Source data:
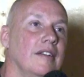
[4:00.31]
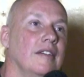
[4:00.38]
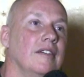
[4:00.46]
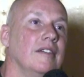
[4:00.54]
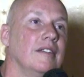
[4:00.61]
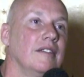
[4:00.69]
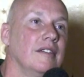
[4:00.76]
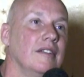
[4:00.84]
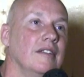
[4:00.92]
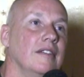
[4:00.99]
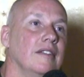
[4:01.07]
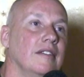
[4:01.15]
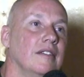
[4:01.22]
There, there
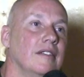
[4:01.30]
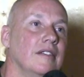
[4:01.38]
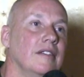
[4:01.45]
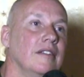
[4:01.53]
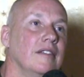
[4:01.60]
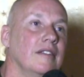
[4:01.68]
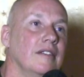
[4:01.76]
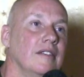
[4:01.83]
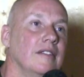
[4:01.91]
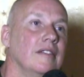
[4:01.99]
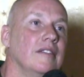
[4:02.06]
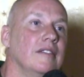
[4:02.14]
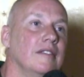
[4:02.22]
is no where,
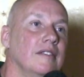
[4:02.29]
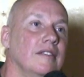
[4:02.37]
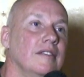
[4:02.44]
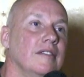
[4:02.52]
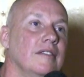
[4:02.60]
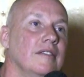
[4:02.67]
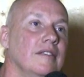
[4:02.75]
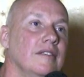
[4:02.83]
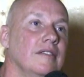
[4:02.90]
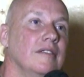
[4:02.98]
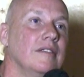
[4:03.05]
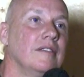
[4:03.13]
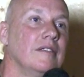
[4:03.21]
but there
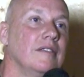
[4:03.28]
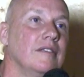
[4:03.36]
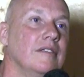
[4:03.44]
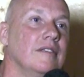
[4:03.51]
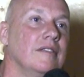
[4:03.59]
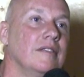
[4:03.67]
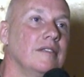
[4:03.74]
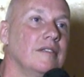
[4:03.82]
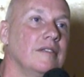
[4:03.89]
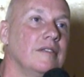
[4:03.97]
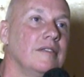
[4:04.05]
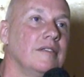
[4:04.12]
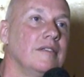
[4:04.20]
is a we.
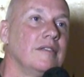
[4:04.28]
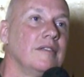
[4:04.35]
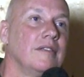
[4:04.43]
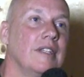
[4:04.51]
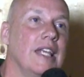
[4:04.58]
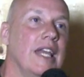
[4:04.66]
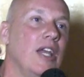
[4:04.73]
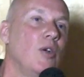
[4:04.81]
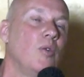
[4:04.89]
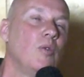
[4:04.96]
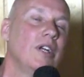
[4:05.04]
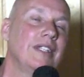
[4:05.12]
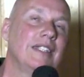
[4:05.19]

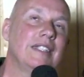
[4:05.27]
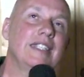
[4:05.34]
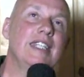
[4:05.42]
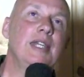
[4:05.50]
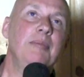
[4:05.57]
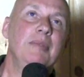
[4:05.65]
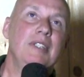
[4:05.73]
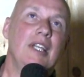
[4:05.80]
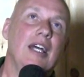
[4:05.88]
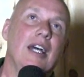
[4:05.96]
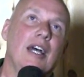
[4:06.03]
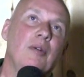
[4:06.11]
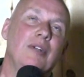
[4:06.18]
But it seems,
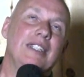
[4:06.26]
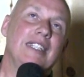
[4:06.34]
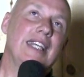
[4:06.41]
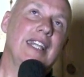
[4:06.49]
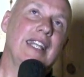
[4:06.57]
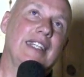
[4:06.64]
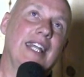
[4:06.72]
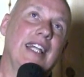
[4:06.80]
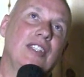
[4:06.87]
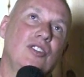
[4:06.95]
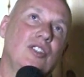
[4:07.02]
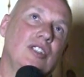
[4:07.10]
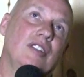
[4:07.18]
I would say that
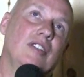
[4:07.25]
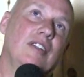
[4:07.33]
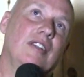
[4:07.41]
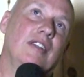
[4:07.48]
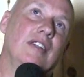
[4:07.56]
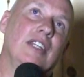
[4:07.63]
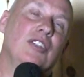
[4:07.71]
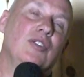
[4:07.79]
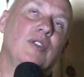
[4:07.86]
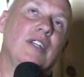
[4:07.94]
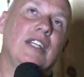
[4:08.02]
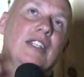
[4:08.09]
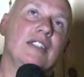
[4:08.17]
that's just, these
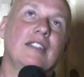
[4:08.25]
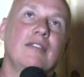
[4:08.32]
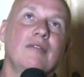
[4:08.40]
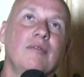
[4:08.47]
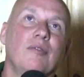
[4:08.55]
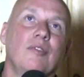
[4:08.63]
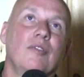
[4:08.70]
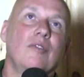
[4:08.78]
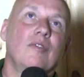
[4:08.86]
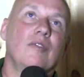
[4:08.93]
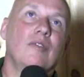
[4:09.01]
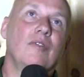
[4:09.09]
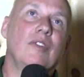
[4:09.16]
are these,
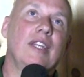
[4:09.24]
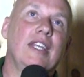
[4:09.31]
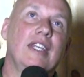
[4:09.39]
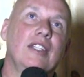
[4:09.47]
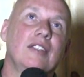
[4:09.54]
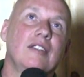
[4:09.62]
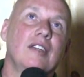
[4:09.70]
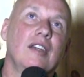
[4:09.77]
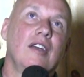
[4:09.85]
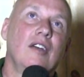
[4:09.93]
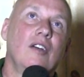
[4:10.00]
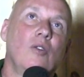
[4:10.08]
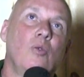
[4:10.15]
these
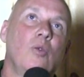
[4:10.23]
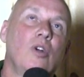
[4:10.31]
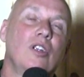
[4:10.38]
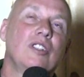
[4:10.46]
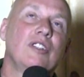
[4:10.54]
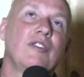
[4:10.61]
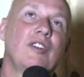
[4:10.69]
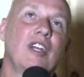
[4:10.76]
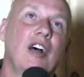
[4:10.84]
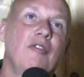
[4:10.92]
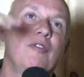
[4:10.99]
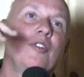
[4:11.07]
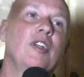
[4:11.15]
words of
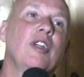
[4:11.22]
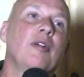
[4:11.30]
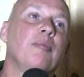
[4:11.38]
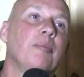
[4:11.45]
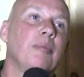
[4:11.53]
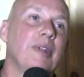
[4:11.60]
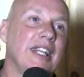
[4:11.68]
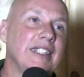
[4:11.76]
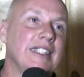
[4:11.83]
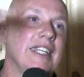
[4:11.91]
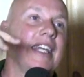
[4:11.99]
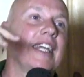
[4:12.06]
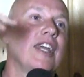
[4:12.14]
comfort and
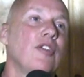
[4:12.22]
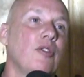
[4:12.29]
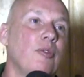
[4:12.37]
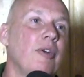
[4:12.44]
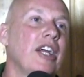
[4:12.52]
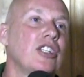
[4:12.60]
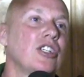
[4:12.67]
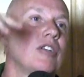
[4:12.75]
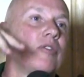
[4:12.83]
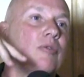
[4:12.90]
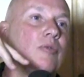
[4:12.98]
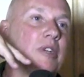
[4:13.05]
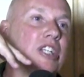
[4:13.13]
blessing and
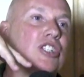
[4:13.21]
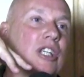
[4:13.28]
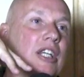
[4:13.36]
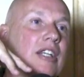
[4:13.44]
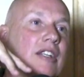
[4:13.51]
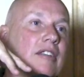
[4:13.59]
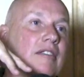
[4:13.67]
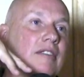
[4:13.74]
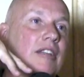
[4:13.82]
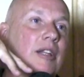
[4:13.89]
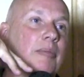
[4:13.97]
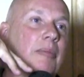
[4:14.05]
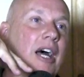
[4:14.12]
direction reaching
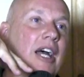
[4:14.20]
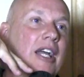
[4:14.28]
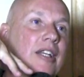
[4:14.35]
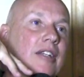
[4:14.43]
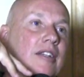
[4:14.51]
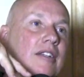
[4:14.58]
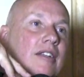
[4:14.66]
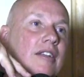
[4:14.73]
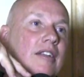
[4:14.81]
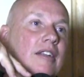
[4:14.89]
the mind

Your goal:
Could the data above be repeated exactly, with every picture dropped?

Problem solution:
[4:00.31]
[4:00.38]
[4:00.46]
[4:00.54]
[4:00.61]
[4:00.69]
[4:00.76]
[4:00.84]
[4:00.92]
[4:00.99]
[4:01.07]
[4:01.15]
[4:01.22]
There, there
[4:01.30]
[4:01.38]
[4:01.45]
[4:01.53]
[4:01.60]
[4:01.68]
[4:01.76]
[4:01.83]
[4:01.91]
[4:01.99]
[4:02.06]
[4:02.14]
[4:02.22]
is no where,
[4:02.29]
[4:02.37]
[4:02.44]
[4:02.52]
[4:02.60]
[4:02.67]
[4:02.75]
[4:02.83]
[4:02.90]
[4:02.98]
[4:03.05]
[4:03.13]
[4:03.21]
but there
[4:03.28]
[4:03.36]
[4:03.44]
[4:03.51]
[4:03.59]
[4:03.67]
[4:03.74]
[4:03.82]
[4:03.89]
[4:03.97]
[4:04.05]
[4:04.12]
[4:04.20]
is a we.
[4:04.28]
[4:04.35]
[4:04.43]
[4:04.51]
[4:04.58]
[4:04.66]
[4:04.73]
[4:04.81]
[4:04.89]
[4:04.96]
[4:05.04]
[4:05.12]
[4:05.19]

[4:05.27]
[4:05.34]
[4:05.42]
[4:05.50]
[4:05.57]
[4:05.65]
[4:05.73]
[4:05.80]
[4:05.88]
[4:05.96]
[4:06.03]
[4:06.11]
[4:06.18]
But it seems,
[4:06.26]
[4:06.34]
[4:06.41]
[4:06.49]
[4:06.57]
[4:06.64]
[4:06.72]
[4:06.80]
[4:06.87]
[4:06.95]
[4:07.02]
[4:07.10]
[4:07.18]
I would say that
[4:07.25]
[4:07.33]
[4:07.41]
[4:07.48]
[4:07.56]
[4:07.63]
[4:07.71]
[4:07.79]
[4:07.86]
[4:07.94]
[4:08.02]
[4:08.09]
[4:08.17]
that's just, these
[4:08.25]
[4:08.32]
[4:08.40]
[4:08.47]
[4:08.55]
[4:08.63]
[4:08.70]
[4:08.78]
[4:08.86]
[4:08.93]
[4:09.01]
[4:09.09]
[4:09.16]
are these,
[4:09.24]
[4:09.31]
[4:09.39]
[4:09.47]
[4:09.54]
[4:09.62]
[4:09.70]
[4:09.77]
[4:09.85]
[4:09.93]
[4:10.00]
[4:10.08]
[4:10.15]
these
[4:10.23]
[4:10.31]
[4:10.38]
[4:10.46]
[4:10.54]
[4:10.61]
[4:10.69]
[4:10.76]
[4:10.84]
[4:10.92]
[4:10.99]
[4:11.07]
[4:11.15]
words of
[4:11.22]
[4:11.30]
[4:11.38]
[4:11.45]
[4:11.53]
[4:11.60]
[4:11.68]
[4:11.76]
[4:11.83]
[4:11.91]
[4:11.99]
[4:12.06]
[4:12.14]
comfort and
[4:12.22]
[4:12.29]
[4:12.37]
[4:12.44]
[4:12.52]
[4:12.60]
[4:12.67]
[4:12.75]
[4:12.83]
[4:12.90]
[4:12.98]
[4:13.05]
[4:13.13]
blessing and
[4:13.21]
[4:13.28]
[4:13.36]
[4:13.44]
[4:13.51]
[4:13.59]
[4:13.67]
[4:13.74]
[4:13.82]
[4:13.89]
[4:13.97]
[4:14.05]
[4:14.12]
direction reaching
[4:14.20]
[4:14.28]
[4:14.35]
[4:14.43]
[4:14.51]
[4:14.58]
[4:14.66]
[4:14.73]
[4:14.81]
[4:14.89]
the mind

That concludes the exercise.